From May 18 to 20, 2026, re:publica gathers nearly 30,000 expected attendees in Berlin to discuss tech, society, and digital policy. For Swiss and DACH SMEs, three issues deserve particular attention.
1. Data residency: law alone is not enough
Geographic data location is the first reflex when discussing sovereignty. Storing in Switzerland or in the EU — it's a necessary condition, but not a sufficient one.
The US CLOUD Act allows authorities to demand access to data hosted by American companies, regardless of where it's stored. An Azure server in Zurich remains subject to US law if the operator is Microsoft.
The key distinction: location ≠ sovereignty. Sovereignty implies control — over code, infrastructure, and the decision chain. This is precisely the point of the exchange between Markus Beckedahl and Karsten Wildberger, Germany's Federal Minister for Digital Affairs, at re:publica 26: "Digitale Macht begrenzen" — limiting the digital power of those who control the infrastructure.
For a Swiss SME, this means knowing not only where your data resides, but who can access it, under which jurisdiction, and with what code. A private cloud built on Apache CloudStack and KVM — a 100% open source stack, Apache 2.0 license — answers all four questions unambiguously.
2. Technology dependency: the cost of lock-in
Broadcom's acquisition of VMware put a price tag on lock-in: +800% to +1,500% on licenses, overnight. 98% of VMware customers are considering alternatives. 36% have already migrated.
This gap illustrates the real problem: technology dependency goes unnoticed when everything works fine. It reveals itself when the vendor changes the rules.

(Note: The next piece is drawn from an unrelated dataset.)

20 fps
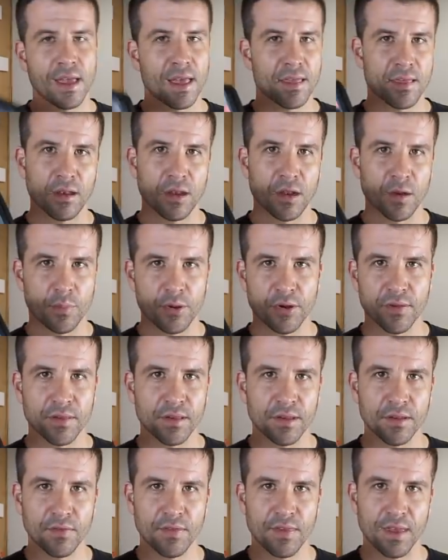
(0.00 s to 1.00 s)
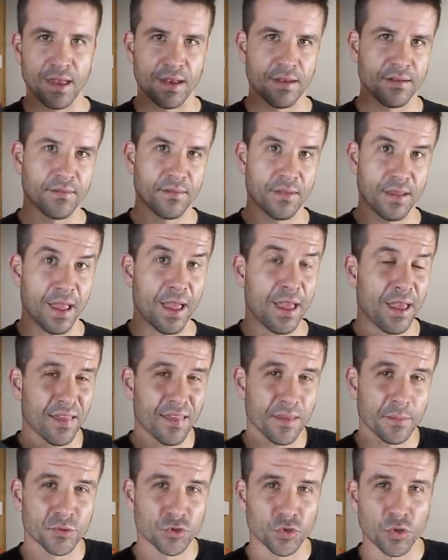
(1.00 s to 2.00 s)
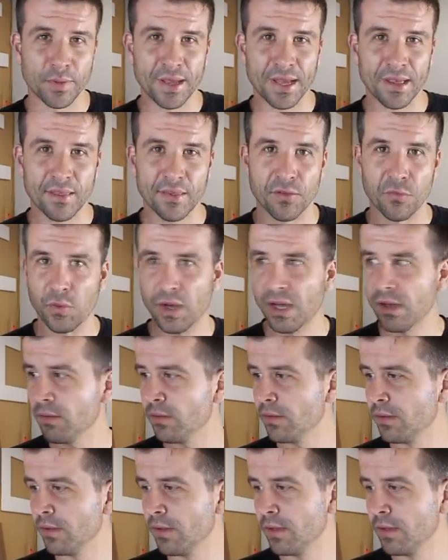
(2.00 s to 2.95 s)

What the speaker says: has a lot of positives and it has some drawbacks as well.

At re:publica 26, Schleswig-Holstein will present its complete migration to open source — from desktops to servers. The first German state to take the leap. The city of Munich will unveil a "sovereignty score" to measure an organization's digital dependencies.

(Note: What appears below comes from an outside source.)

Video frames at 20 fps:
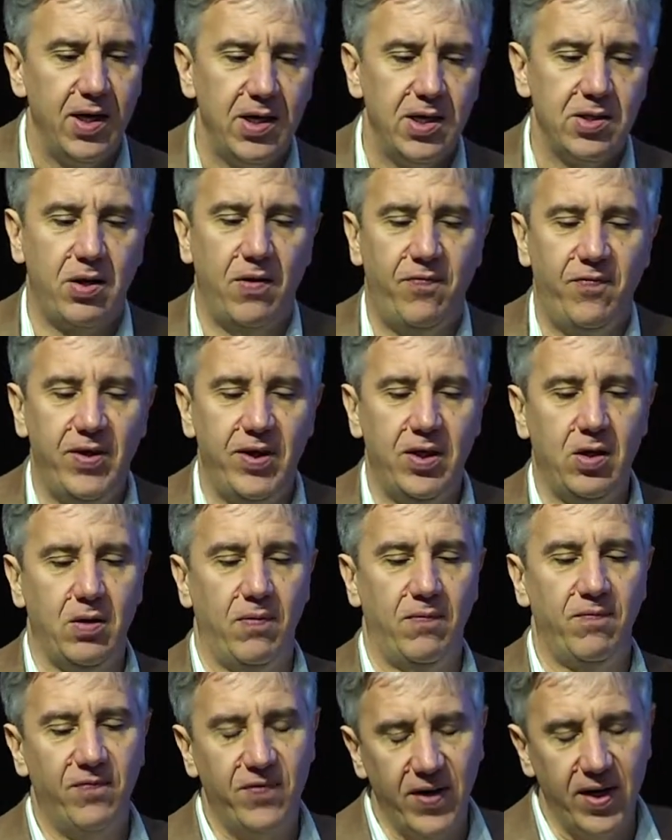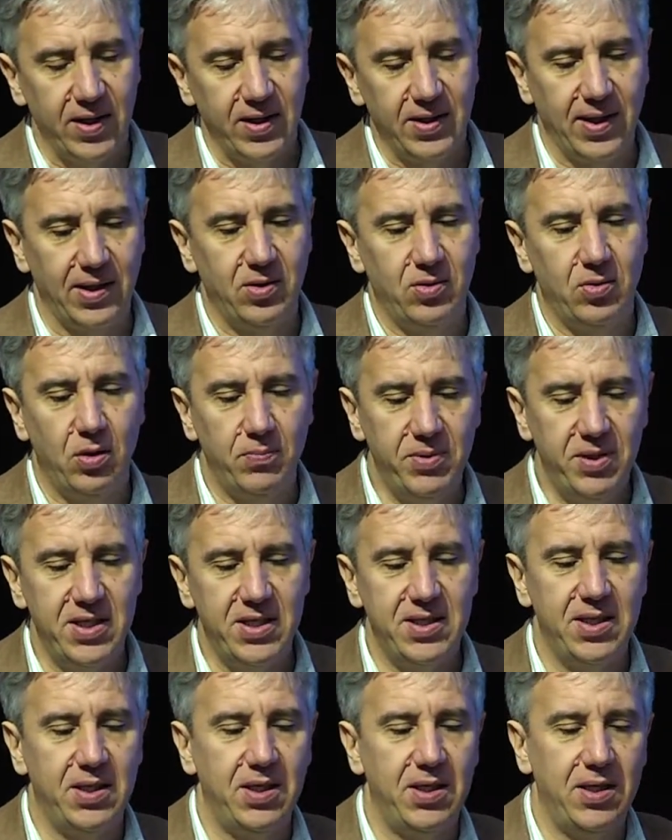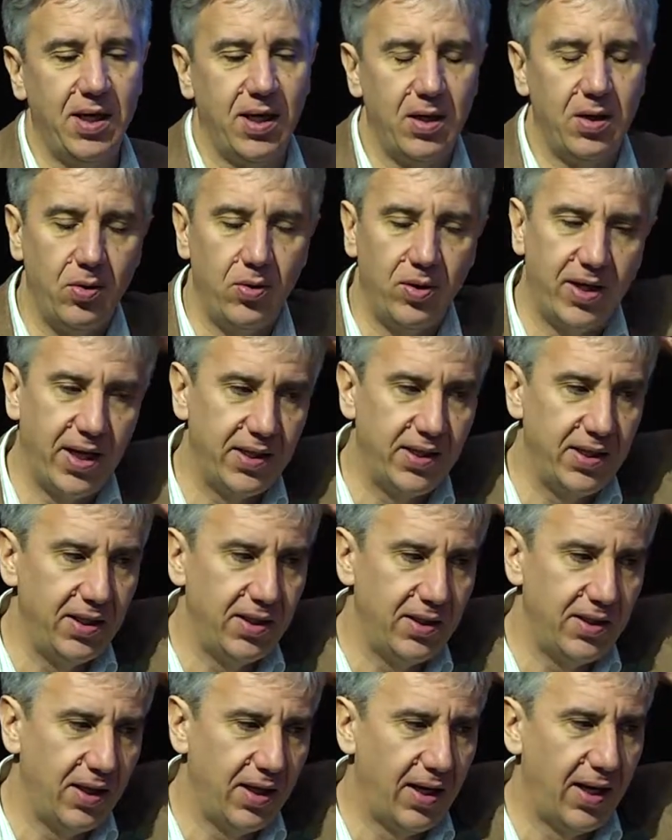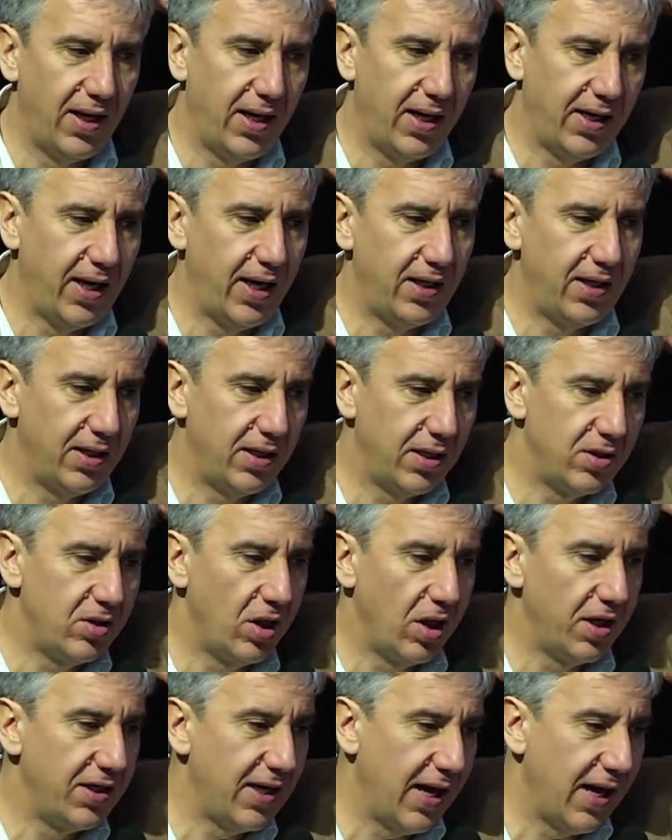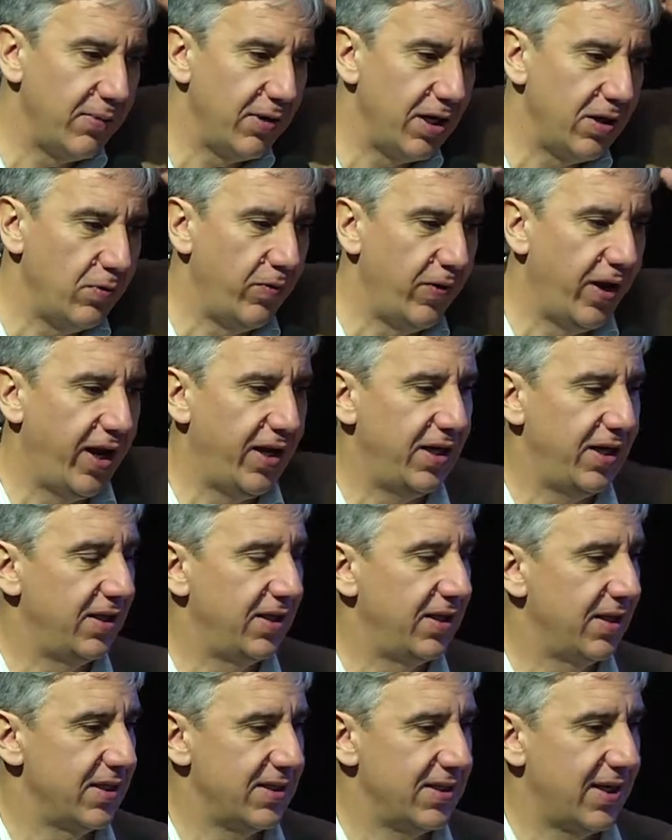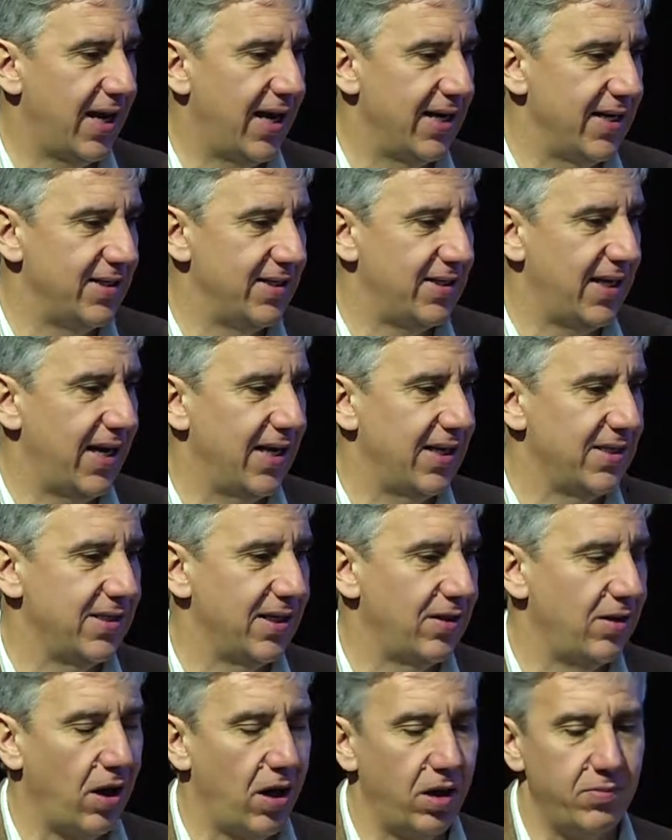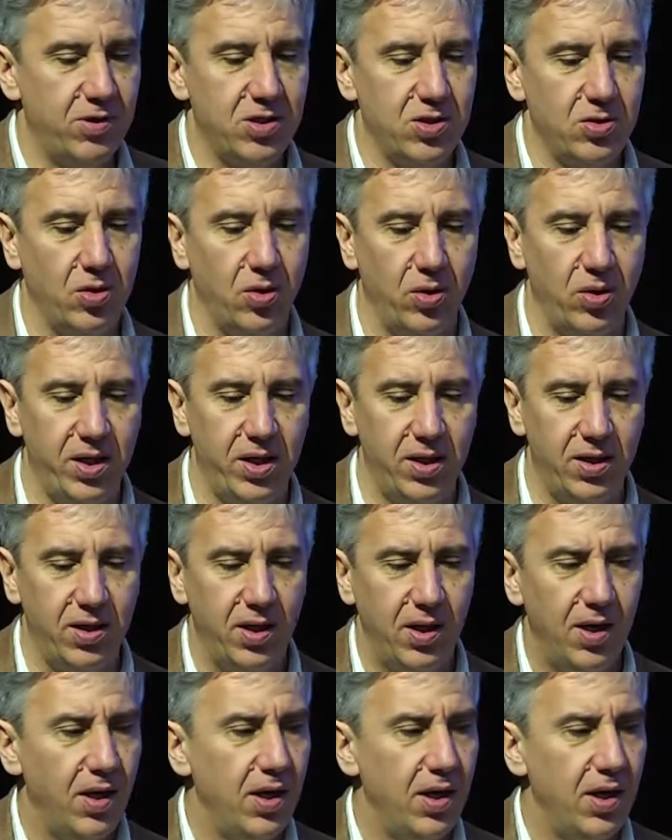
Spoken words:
So if we convert that to obesity and look at it again in a dynamic way in this as the time is going,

The European open source ecosystem now offers alternatives at every layer:
- Virtualization: KVM (built into the Linux kernel) replaces ESXi
- Cloud orchestration: Apache CloudStack or OpenStack replace vCenter/vSphere
- Collaboration: Nextcloud replaces Microsoft 365 / Google Workspace
- Communication: Matrix/Element replaces Slack / Teams
- Object storage: Ceph or MinIO replace proprietary solutions
These are not prototypes. CloudStack powers the clouds of KDDI, Orange, and China Telecom. Nextcloud equips the German federal government. Matrix is used by the Bundeswehr and NATO.
3. Total cost of ownership: the "cheaper cloud" myth
Public cloud appeals through its initial simplicity: no server to buy, no infrastructure to manage. But the total cost tells a different story.

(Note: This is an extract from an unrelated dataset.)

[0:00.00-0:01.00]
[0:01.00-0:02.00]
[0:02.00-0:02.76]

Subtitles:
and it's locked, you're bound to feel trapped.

The numbers are documented:
- 25% of organizations have already repatriated at least one workload from the public cloud
- USD 280,000: average cost of migrating from one cloud to another for a mid-market organization
- 38% of migration projects exceed budget, by an average of 14 to 23%
- Primary reason for repatriation: cost (54%), ahead of performance (31%) and sovereignty (27%)
For a Swiss SME with 30 VMs, the 3-year comparison is straightforward. Post-Broadcom VMware licenses: CHF 135,000 to 225,000. The same infrastructure on CloudStack + KVM: CHF 0 in licensing, costs limited to hardware and commissioning.
Server hardware today — AMD EPYC processors, NVMe, ECC — is powerful and affordable enough for a single physical server to run a complete private cloud for an SME. On-premises infrastructure is not a step backward. It's an economic calculation.
What re:publica tells the rest of Europe
When Max Schrems (NOYB) presents his legal strategies against Big Tech, Cory Doctorow dissects platform "enshittification," and a German Digital Minister takes stock from the stage, it signals that digital sovereignty is moving beyond the specialist circle to become a boardroom topic.
For Swiss and DACH SMEs, the tools exist. The legal framework is strengthening. The technical alternatives are mature. The only remaining risk is doing nothing.